Exercise inputs Start Marker

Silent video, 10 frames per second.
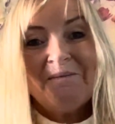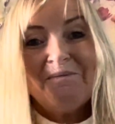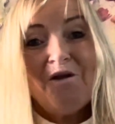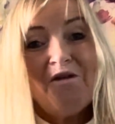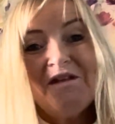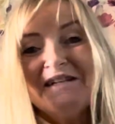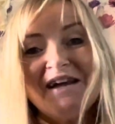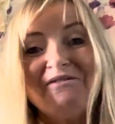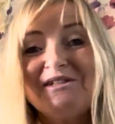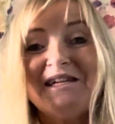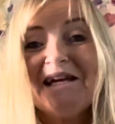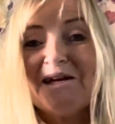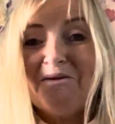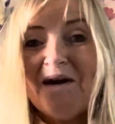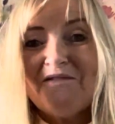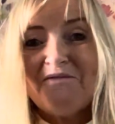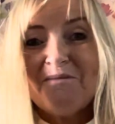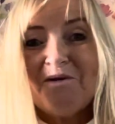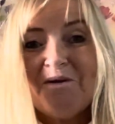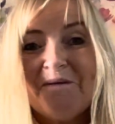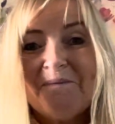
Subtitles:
Nothing is ever taken away from you.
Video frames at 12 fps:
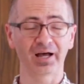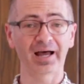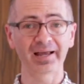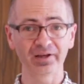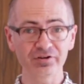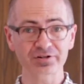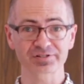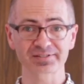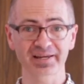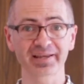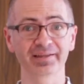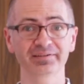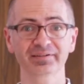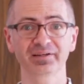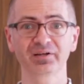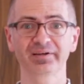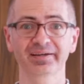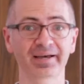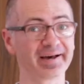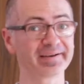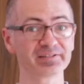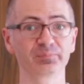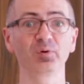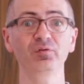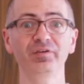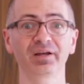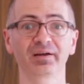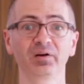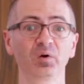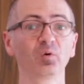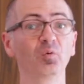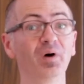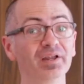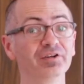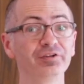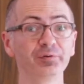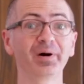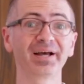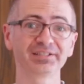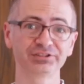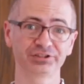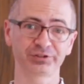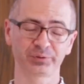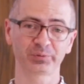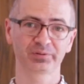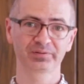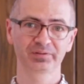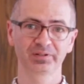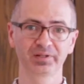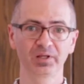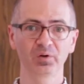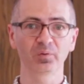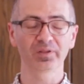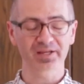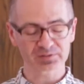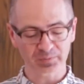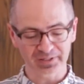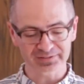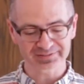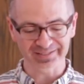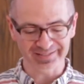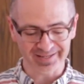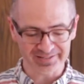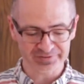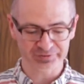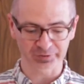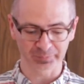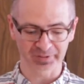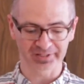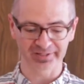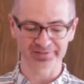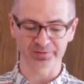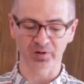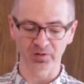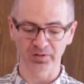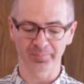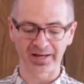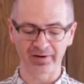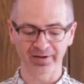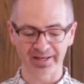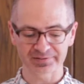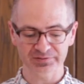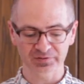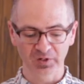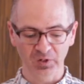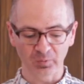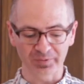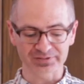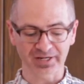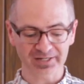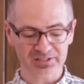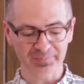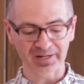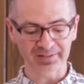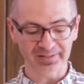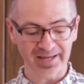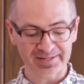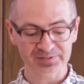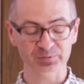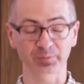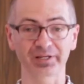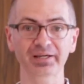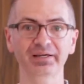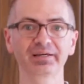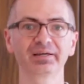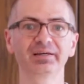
I understand. God is moving. What do I do? Well, that's what today's sermon is all about. As we talked about last week,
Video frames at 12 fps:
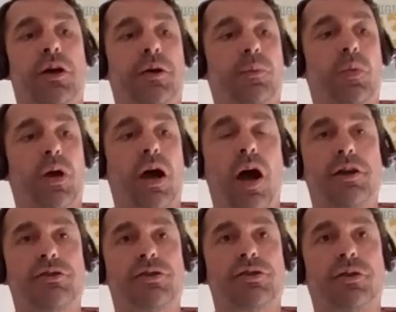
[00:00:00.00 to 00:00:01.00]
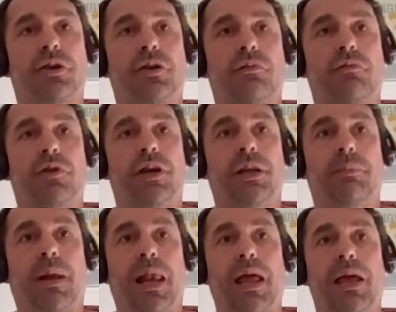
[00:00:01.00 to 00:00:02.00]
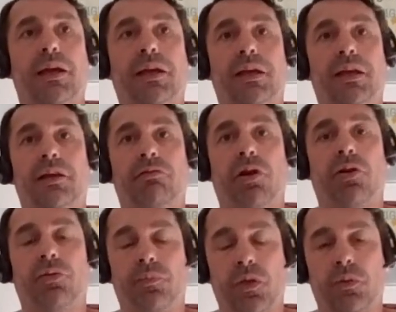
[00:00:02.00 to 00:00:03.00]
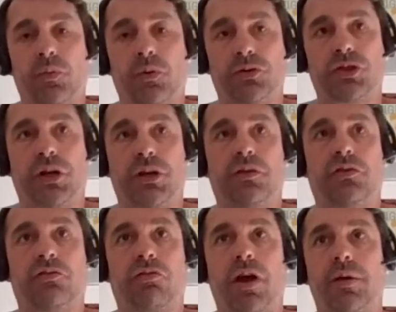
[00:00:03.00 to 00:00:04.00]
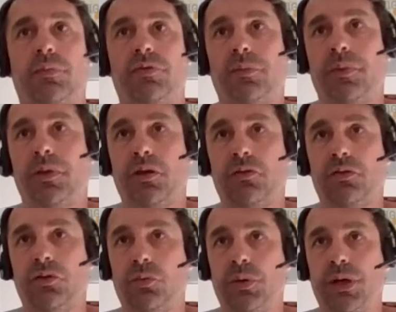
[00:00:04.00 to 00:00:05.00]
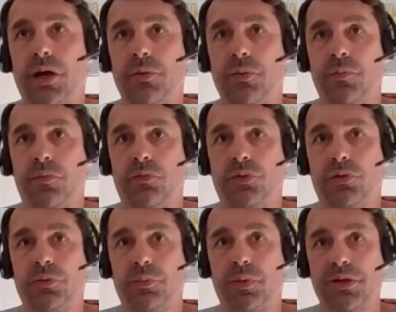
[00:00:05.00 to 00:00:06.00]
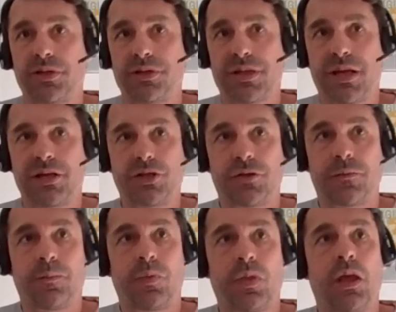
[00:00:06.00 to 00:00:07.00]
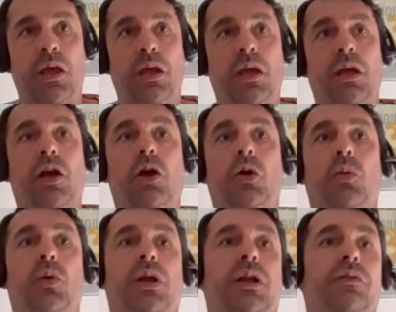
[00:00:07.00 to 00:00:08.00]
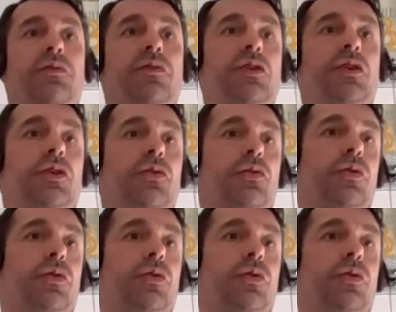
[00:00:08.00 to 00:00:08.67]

where hydrogen can really play a key role. And we'll try and describe some of those as we go through the presentation. You'll all have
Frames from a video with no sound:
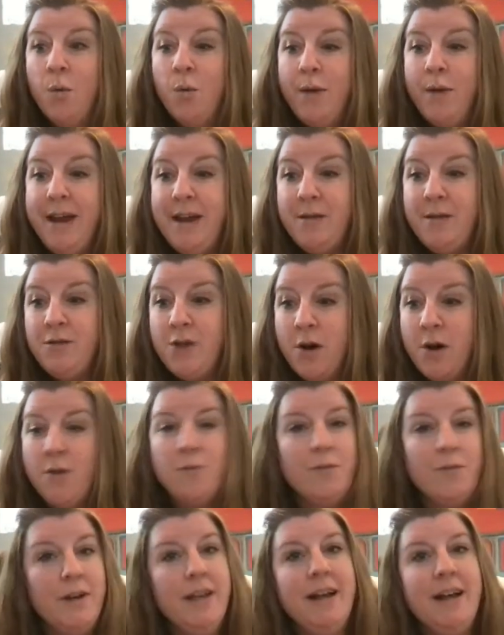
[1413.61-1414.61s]
we
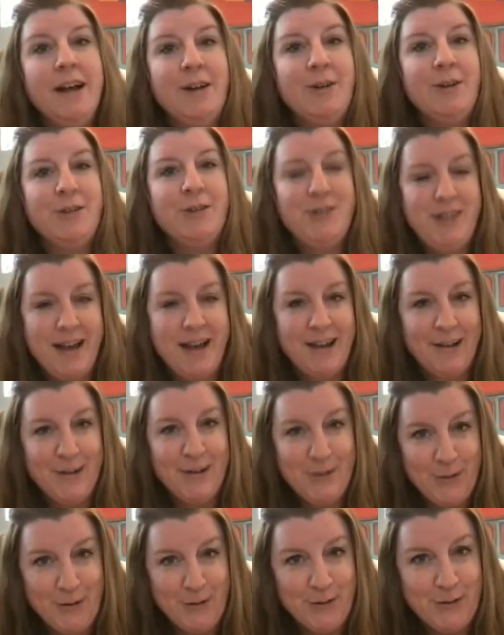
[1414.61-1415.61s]
don't really understand our
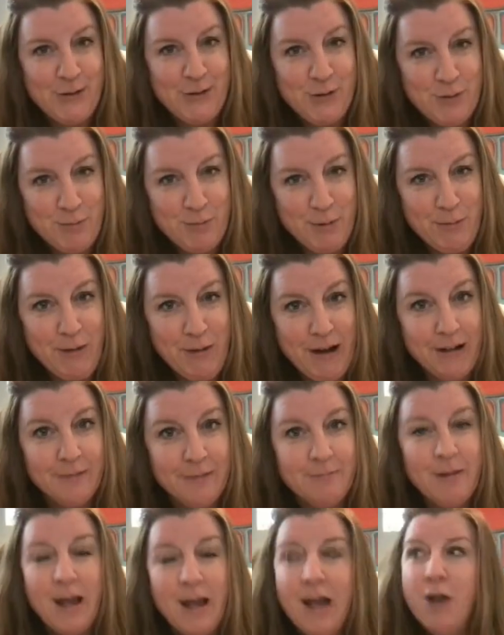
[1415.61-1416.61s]
donors super
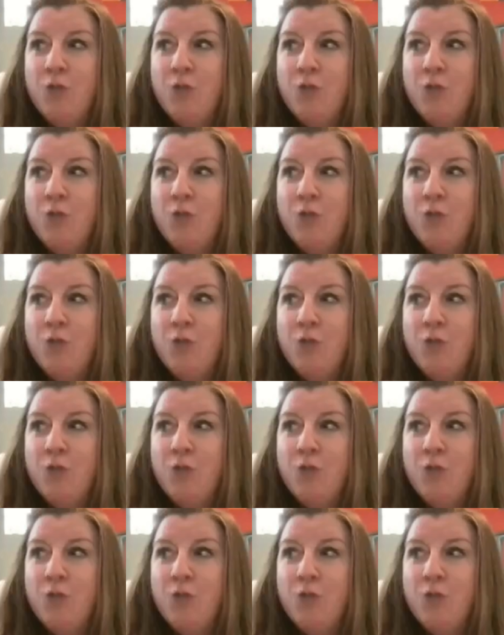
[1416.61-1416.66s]
well.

Exercise inputs End Marker

* _Work required_:
All of the material above should be set down again exactly, though not its pictures.

* _Exercise answer_:
Silent video, 10 frames per second.
Subtitles:
Nothing is ever taken away from you.
Video frames at 12 fps:
I understand. God is moving. What do I do? Well, that's what today's sermon is all about. As we talked about last week,
Video frames at 12 fps:
[00:00:00.00 to 00:00:01.00]
[00:00:01.00 to 00:00:02.00]
[00:00:02.00 to 00:00:03.00]
[00:00:03.00 to 00:00:04.00]
[00:00:04.00 to 00:00:05.00]
[00:00:05.00 to 00:00:06.00]
[00:00:06.00 to 00:00:07.00]
[00:00:07.00 to 00:00:08.00]
[00:00:08.00 to 00:00:08.67]

where hydrogen can really play a key role. And we'll try and describe some of those as we go through the presentation. You'll all have
Frames from a video with no sound:
[1413.61-1414.61s]
we
[1414.61-1415.61s]
don't really understand our
[1415.61-1416.61s]
donors super
[1416.61-1416.66s]
well.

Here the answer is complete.